» Task to carry out: Take the lines below from the one with "[00:00:01.30]" through the one with "[00:00:03.00]" and print only them, exactly. Don't print the pictures.

» Exercise data:
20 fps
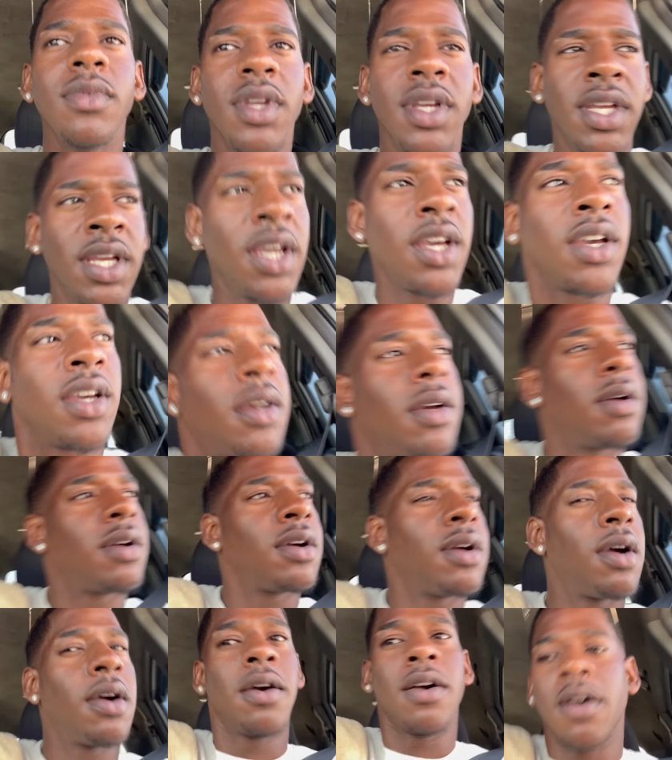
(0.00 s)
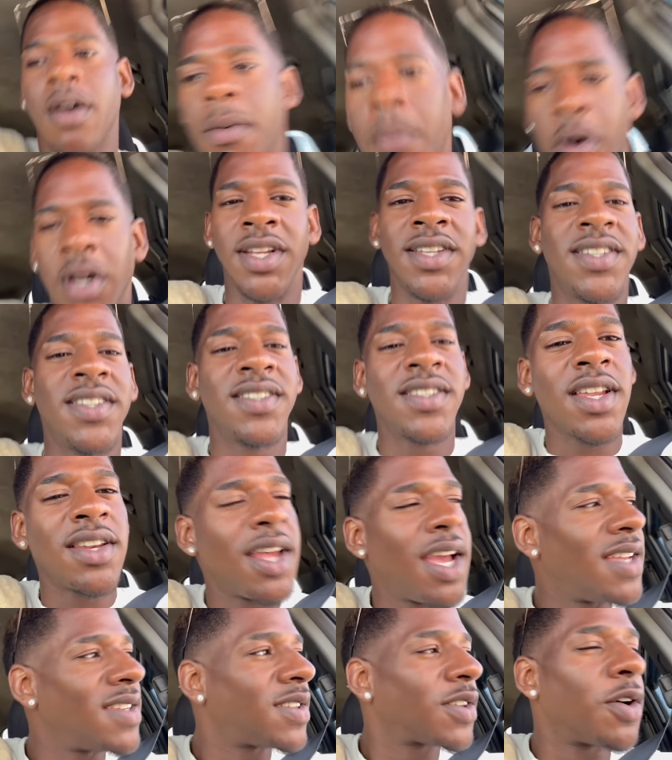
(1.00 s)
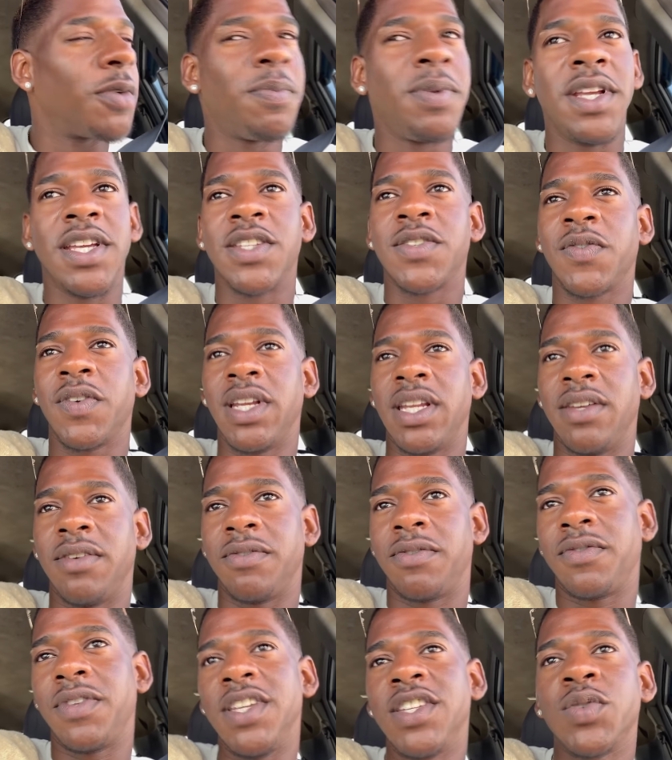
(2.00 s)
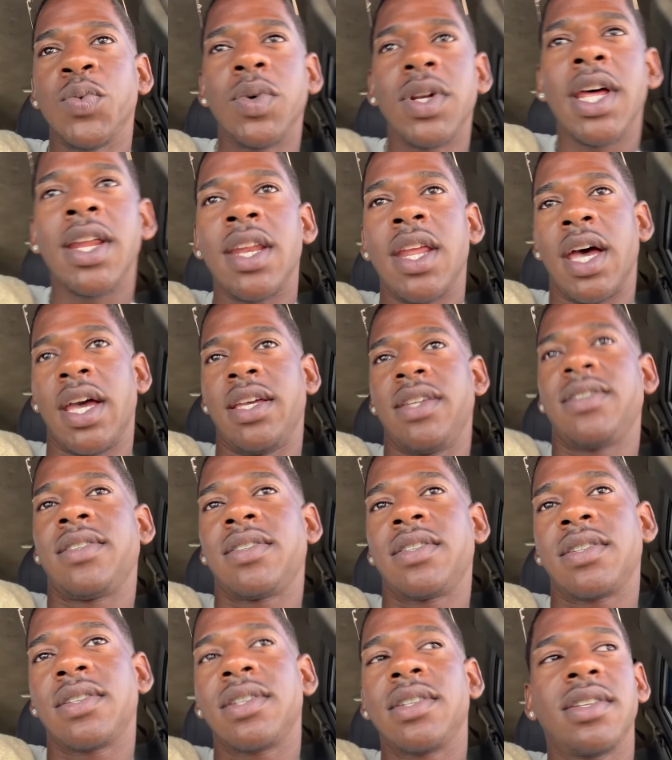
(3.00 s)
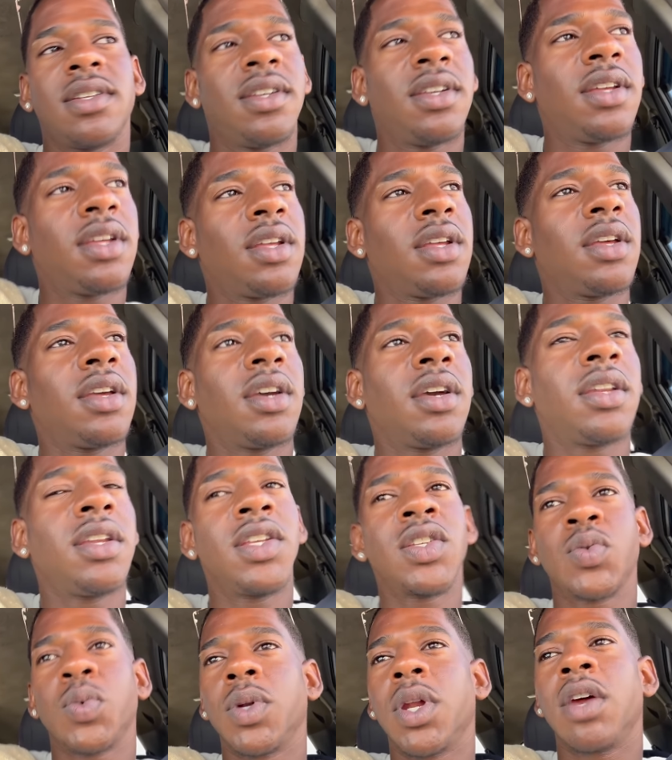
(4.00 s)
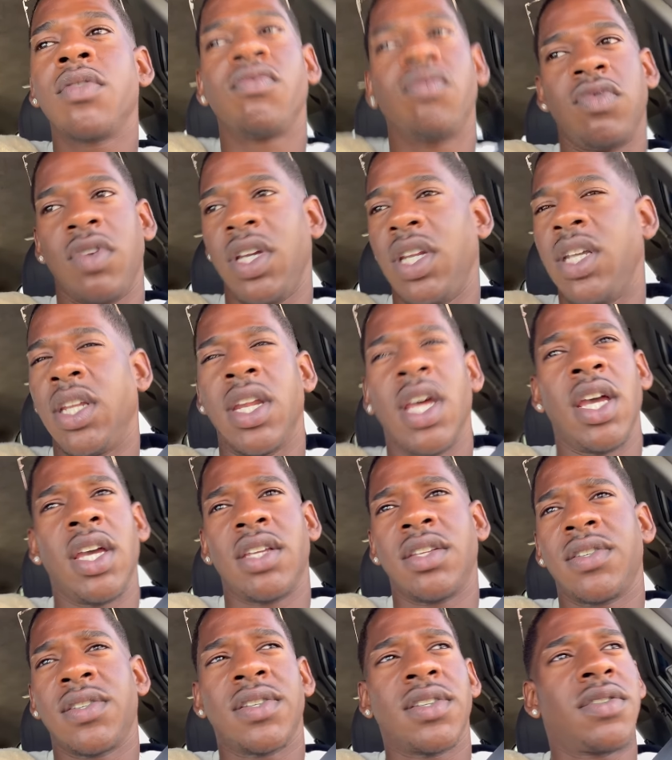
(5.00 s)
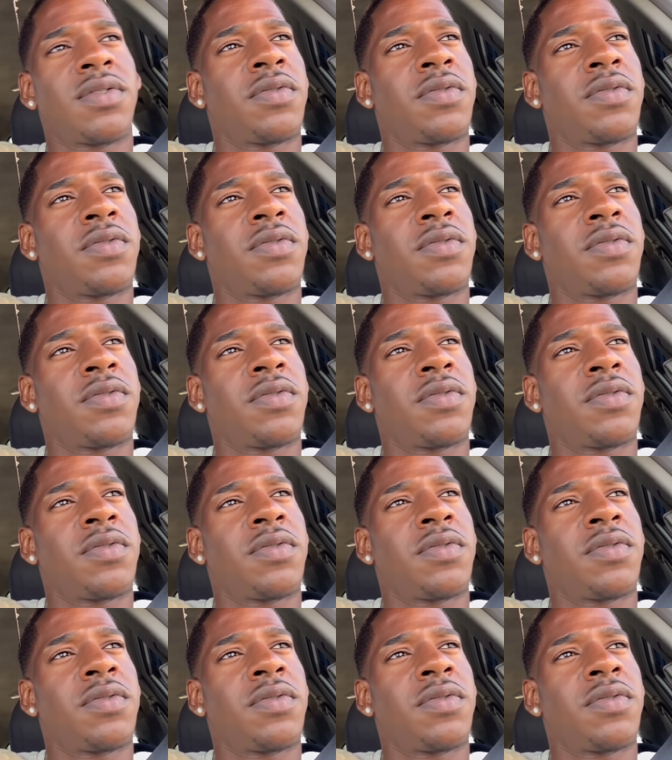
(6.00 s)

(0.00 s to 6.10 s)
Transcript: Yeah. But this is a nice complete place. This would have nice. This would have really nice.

==

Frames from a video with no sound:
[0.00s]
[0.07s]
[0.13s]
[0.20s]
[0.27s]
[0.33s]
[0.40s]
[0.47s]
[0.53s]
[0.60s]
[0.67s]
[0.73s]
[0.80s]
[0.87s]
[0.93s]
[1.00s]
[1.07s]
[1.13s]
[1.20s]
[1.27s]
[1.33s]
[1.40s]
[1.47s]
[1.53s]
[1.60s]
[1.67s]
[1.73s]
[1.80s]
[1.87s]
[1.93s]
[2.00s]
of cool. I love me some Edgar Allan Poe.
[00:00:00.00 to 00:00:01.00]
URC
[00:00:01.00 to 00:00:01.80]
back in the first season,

---

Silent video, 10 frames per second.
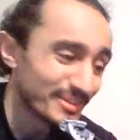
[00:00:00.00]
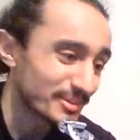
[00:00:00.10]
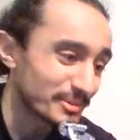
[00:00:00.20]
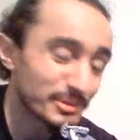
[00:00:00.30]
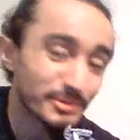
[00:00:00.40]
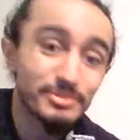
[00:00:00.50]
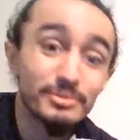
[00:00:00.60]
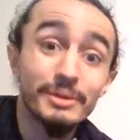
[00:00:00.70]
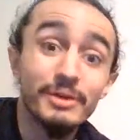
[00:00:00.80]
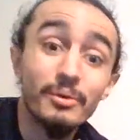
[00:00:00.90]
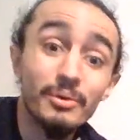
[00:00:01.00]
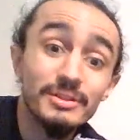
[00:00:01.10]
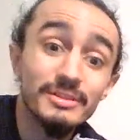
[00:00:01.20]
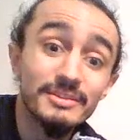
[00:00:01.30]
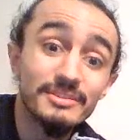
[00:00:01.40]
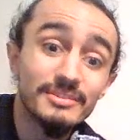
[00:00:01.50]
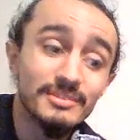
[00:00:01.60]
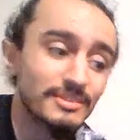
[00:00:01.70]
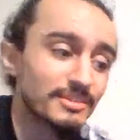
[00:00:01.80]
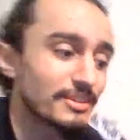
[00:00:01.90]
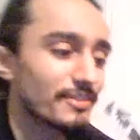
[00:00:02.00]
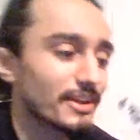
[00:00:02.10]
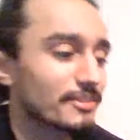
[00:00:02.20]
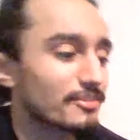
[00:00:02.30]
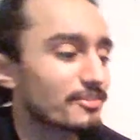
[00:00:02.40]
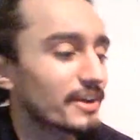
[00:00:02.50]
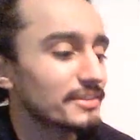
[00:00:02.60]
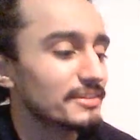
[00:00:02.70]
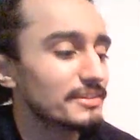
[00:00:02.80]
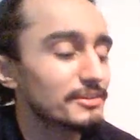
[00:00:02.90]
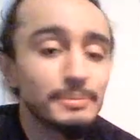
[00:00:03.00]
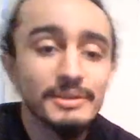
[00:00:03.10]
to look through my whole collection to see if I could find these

» Completed exercise:
[00:00:01.30]
[00:00:01.40]
[00:00:01.50]
[00:00:01.60]
[00:00:01.70]
[00:00:01.80]
[00:00:01.90]
[00:00:02.00]
[00:00:02.10]
[00:00:02.20]
[00:00:02.30]
[00:00:02.40]
[00:00:02.50]
[00:00:02.60]
[00:00:02.70]
[00:00:02.80]
[00:00:02.90]
[00:00:03.00]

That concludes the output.